- _WORK INSTRUCTION_: Print the data exactly as it is given, please.

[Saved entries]
===============

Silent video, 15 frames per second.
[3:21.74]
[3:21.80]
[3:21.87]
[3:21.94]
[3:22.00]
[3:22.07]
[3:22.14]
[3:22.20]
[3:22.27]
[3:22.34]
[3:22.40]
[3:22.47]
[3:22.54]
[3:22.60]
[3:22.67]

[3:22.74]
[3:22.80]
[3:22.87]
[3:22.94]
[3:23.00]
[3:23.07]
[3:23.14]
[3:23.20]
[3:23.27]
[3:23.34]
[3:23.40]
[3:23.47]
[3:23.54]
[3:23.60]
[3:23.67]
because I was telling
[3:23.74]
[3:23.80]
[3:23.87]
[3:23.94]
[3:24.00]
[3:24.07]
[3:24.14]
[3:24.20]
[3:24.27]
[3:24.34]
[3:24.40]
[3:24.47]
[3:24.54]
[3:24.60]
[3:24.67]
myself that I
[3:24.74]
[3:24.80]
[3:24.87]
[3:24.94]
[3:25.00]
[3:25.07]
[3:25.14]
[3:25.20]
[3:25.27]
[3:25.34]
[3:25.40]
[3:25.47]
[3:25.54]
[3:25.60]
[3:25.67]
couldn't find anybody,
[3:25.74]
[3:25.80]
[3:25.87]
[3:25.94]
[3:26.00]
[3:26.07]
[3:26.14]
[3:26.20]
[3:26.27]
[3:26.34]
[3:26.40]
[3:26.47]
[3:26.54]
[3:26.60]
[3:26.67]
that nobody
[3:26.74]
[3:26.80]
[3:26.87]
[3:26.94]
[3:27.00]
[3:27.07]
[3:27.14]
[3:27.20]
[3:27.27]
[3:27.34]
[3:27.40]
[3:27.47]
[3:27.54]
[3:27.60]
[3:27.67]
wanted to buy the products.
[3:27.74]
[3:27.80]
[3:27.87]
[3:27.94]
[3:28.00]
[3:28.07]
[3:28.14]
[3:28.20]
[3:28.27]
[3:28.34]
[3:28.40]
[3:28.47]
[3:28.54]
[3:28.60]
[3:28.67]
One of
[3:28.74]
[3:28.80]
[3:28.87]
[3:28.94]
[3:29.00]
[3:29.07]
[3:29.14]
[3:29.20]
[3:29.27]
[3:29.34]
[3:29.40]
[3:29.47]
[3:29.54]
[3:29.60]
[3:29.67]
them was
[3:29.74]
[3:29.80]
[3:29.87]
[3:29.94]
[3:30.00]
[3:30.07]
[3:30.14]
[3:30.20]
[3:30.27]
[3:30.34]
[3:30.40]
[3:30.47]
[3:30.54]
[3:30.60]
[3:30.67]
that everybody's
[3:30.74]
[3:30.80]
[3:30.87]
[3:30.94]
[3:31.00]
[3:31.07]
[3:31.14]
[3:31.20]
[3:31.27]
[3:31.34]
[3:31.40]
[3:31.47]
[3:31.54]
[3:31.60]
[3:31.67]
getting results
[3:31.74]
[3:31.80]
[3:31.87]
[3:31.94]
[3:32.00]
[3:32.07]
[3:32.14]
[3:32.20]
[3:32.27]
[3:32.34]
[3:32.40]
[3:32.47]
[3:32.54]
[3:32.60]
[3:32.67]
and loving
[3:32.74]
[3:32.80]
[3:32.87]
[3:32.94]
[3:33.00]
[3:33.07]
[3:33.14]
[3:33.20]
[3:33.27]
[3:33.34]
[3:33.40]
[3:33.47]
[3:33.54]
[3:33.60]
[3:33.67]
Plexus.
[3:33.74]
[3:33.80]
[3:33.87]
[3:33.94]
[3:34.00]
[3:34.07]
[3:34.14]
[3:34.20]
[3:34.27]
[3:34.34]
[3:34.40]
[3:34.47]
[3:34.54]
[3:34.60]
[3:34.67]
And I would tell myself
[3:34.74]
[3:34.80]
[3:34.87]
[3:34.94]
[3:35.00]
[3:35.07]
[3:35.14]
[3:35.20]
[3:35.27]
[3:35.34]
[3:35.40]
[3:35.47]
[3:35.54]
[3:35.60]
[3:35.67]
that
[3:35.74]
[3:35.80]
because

===============

- _ANSWER SECTION_:
Silent video, 15 frames per second.
[3:21.74]
[3:21.80]
[3:21.87]
[3:21.94]
[3:22.00]
[3:22.07]
[3:22.14]
[3:22.20]
[3:22.27]
[3:22.34]
[3:22.40]
[3:22.47]
[3:22.54]
[3:22.60]
[3:22.67]

[3:22.74]
[3:22.80]
[3:22.87]
[3:22.94]
[3:23.00]
[3:23.07]
[3:23.14]
[3:23.20]
[3:23.27]
[3:23.34]
[3:23.40]
[3:23.47]
[3:23.54]
[3:23.60]
[3:23.67]
because I was telling
[3:23.74]
[3:23.80]
[3:23.87]
[3:23.94]
[3:24.00]
[3:24.07]
[3:24.14]
[3:24.20]
[3:24.27]
[3:24.34]
[3:24.40]
[3:24.47]
[3:24.54]
[3:24.60]
[3:24.67]
myself that I
[3:24.74]
[3:24.80]
[3:24.87]
[3:24.94]
[3:25.00]
[3:25.07]
[3:25.14]
[3:25.20]
[3:25.27]
[3:25.34]
[3:25.40]
[3:25.47]
[3:25.54]
[3:25.60]
[3:25.67]
couldn't find anybody,
[3:25.74]
[3:25.80]
[3:25.87]
[3:25.94]
[3:26.00]
[3:26.07]
[3:26.14]
[3:26.20]
[3:26.27]
[3:26.34]
[3:26.40]
[3:26.47]
[3:26.54]
[3:26.60]
[3:26.67]
that nobody
[3:26.74]
[3:26.80]
[3:26.87]
[3:26.94]
[3:27.00]
[3:27.07]
[3:27.14]
[3:27.20]
[3:27.27]
[3:27.34]
[3:27.40]
[3:27.47]
[3:27.54]
[3:27.60]
[3:27.67]
wanted to buy the products.
[3:27.74]
[3:27.80]
[3:27.87]
[3:27.94]
[3:28.00]
[3:28.07]
[3:28.14]
[3:28.20]
[3:28.27]
[3:28.34]
[3:28.40]
[3:28.47]
[3:28.54]
[3:28.60]
[3:28.67]
One of
[3:28.74]
[3:28.80]
[3:28.87]
[3:28.94]
[3:29.00]
[3:29.07]
[3:29.14]
[3:29.20]
[3:29.27]
[3:29.34]
[3:29.40]
[3:29.47]
[3:29.54]
[3:29.60]
[3:29.67]
them was
[3:29.74]
[3:29.80]
[3:29.87]
[3:29.94]
[3:30.00]
[3:30.07]
[3:30.14]
[3:30.20]
[3:30.27]
[3:30.34]
[3:30.40]
[3:30.47]
[3:30.54]
[3:30.60]
[3:30.67]
that everybody's
[3:30.74]
[3:30.80]
[3:30.87]
[3:30.94]
[3:31.00]
[3:31.07]
[3:31.14]
[3:31.20]
[3:31.27]
[3:31.34]
[3:31.40]
[3:31.47]
[3:31.54]
[3:31.60]
[3:31.67]
getting results
[3:31.74]
[3:31.80]
[3:31.87]
[3:31.94]
[3:32.00]
[3:32.07]
[3:32.14]
[3:32.20]
[3:32.27]
[3:32.34]
[3:32.40]
[3:32.47]
[3:32.54]
[3:32.60]
[3:32.67]
and loving
[3:32.74]
[3:32.80]
[3:32.87]
[3:32.94]
[3:33.00]
[3:33.07]
[3:33.14]
[3:33.20]
[3:33.27]
[3:33.34]
[3:33.40]
[3:33.47]
[3:33.54]
[3:33.60]
[3:33.67]
Plexus.
[3:33.74]
[3:33.80]
[3:33.87]
[3:33.94]
[3:34.00]
[3:34.07]
[3:34.14]
[3:34.20]
[3:34.27]
[3:34.34]
[3:34.40]
[3:34.47]
[3:34.54]
[3:34.60]
[3:34.67]
And I would tell myself
[3:34.74]
[3:34.80]
[3:34.87]
[3:34.94]
[3:35.00]
[3:35.07]
[3:35.14]
[3:35.20]
[3:35.27]
[3:35.34]
[3:35.40]
[3:35.47]
[3:35.54]
[3:35.60]
[3:35.67]
that
[3:35.74]
[3:35.80]
because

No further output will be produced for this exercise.